How to Check a Credit Score for Someone Under 18
Navigate the unique landscape of credit for individuals under 18, focusing on identity protection and future financial health.
Navigate the unique landscape of credit for individuals under 18, focusing on identity protection and future financial health.
A credit score serves as a numerical representation of an individual’s creditworthiness. This three-digit number, typically ranging from 300 to 850, helps lenders assess the risk of extending credit. A higher score generally indicates a stronger financial standing. For adults, credit scores are important for accessing loans, securing housing, and even obtaining certain types of employment or insurance.
Minors, individuals under 18, generally do not possess credit scores. This is primarily due to legal frameworks surrounding contracts; minors cannot enter into legally binding agreements that form the basis of most credit accounts. Without the ability to legally obligate themselves to repay debt, minors cannot independently open credit cards, loans, or other financial products that generate a credit history.
The absence of a credit score for someone under 18 is normal and not a cause for concern. A credit score is derived from a credit file, which details an individual’s credit activities. Since minors typically do not engage in credit-generating activities in their own name, there is no data for credit bureaus to compile into a report or calculate a score. This distinction between a credit score and a credit file is important, as even a credit file is rare for minors.
Despite the general rule, a minor might possess a credit file, though rarely a calculated credit score. One instance is when a minor is added as an authorized user on a parent’s credit card. In this scenario, the parent’s credit activity, including payment history and account age, may be reported to credit bureaus under the minor’s name. This can help establish a credit history for the minor, assuming the primary account holder manages the account responsibly. However, not all credit card issuers report authorized user activity for minors, or they may only do so once the minor reaches age 18.
Identity theft is a common reason for a minor to have a credit file. Fraudsters may use a minor’s Social Security number to open accounts, apply for credit, or even secure employment. Signs of potential identity theft can include the minor receiving unexpected mail from creditors, pre-approved credit card offers, or even collection calls for debts they did not incur. In cases of suspected identity theft, parents or legal guardians can request a credit report for their minor child from each of the three major credit bureaus—Equifax, Experian, and TransUnion—to investigate fraudulent activity. This process is distinct from checking an adult’s credit score, as its purpose is solely to identify and address unauthorized accounts.

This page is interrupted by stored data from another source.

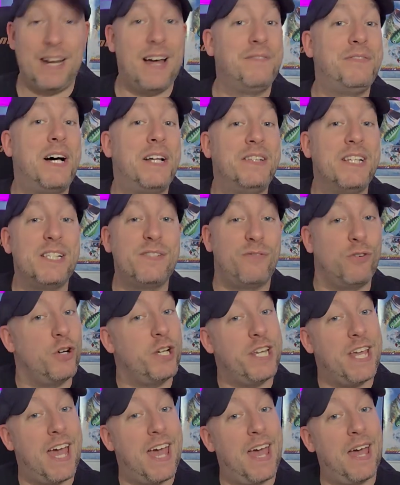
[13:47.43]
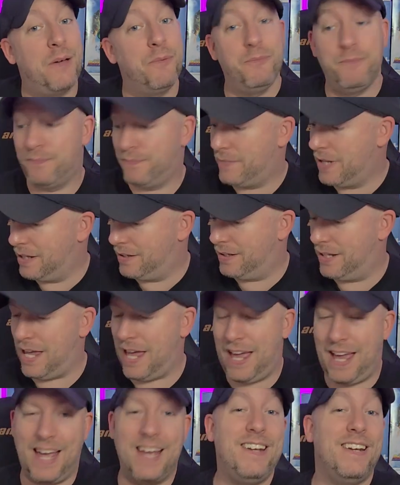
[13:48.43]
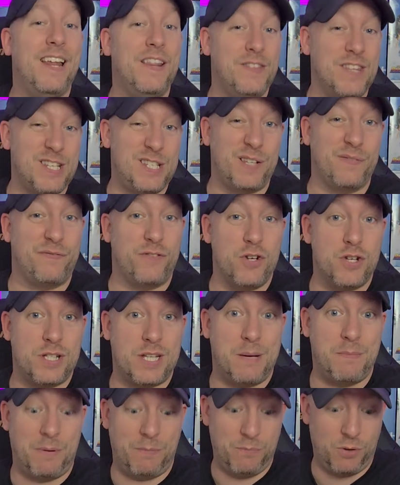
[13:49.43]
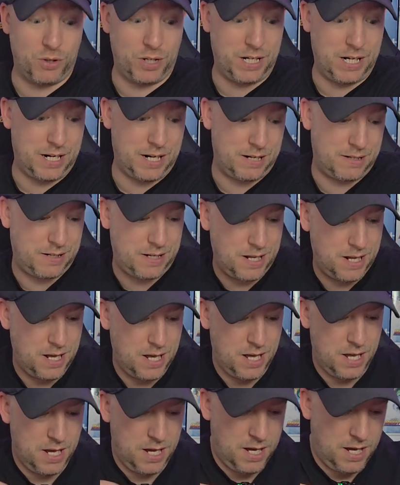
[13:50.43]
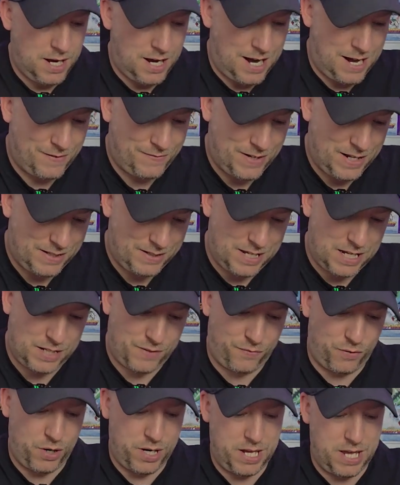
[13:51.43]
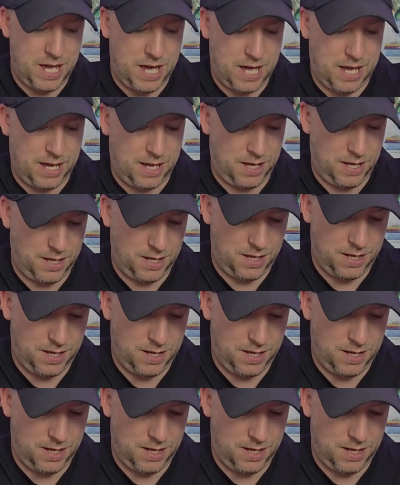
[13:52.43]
And I've had this for a year. and this is the first time I'm looking at it. I've had this for a year.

Parents and guardians can protect a minor’s financial identity and guard against identity theft. One effective step is to place a credit freeze on the minor’s Social Security number with Equifax, Experian, and TransUnion. A credit freeze restricts access to the minor’s credit file, preventing new accounts from being opened in their name without consent.
To initiate a credit freeze for a minor, parents typically send a written request with specific documentation to each credit bureau. Required documents include copies of the parent’s government-issued identification, proof of the minor’s identity (such as a birth certificate and Social Security card), and evidence of the parental or guardianship relationship. Even if a minor does not currently have a credit file, requesting a freeze often prompts the creation of a file that is immediately frozen, adding a layer of protection. Regularly reviewing financial statements for any accounts linked to the minor and securely storing sensitive documents like Social Security cards and birth certificates are additional safeguards. Educating children about financial responsibility and protecting personal information also prepares them for future financial independence.
Upon reaching 18, individuals gain the legal capacity to enter into contracts, enabling them to establish their own credit history. Common methods for young adults to build credit include applying for student credit cards or secured credit cards. Student credit cards are tailored for limited credit history, while secured cards require a cash deposit that acts as the credit limit, mitigating risk for lenders. Consistently making on-time payments and keeping credit utilization low on these accounts are important practices for developing a positive credit profile.
Once an individual is 18 or older, they have various avenues to check their credit reports and scores. By law, individuals are entitled to one free copy of their credit report every 12 months from Equifax, Experian, and TransUnion, accessible through AnnualCreditReport.com. Many credit card companies and financial institutions also provide free access to credit scores, often updated monthly, allowing individuals to monitor progress. Regularly reviewing these reports helps ensure accuracy and provides insight into one’s financial standing.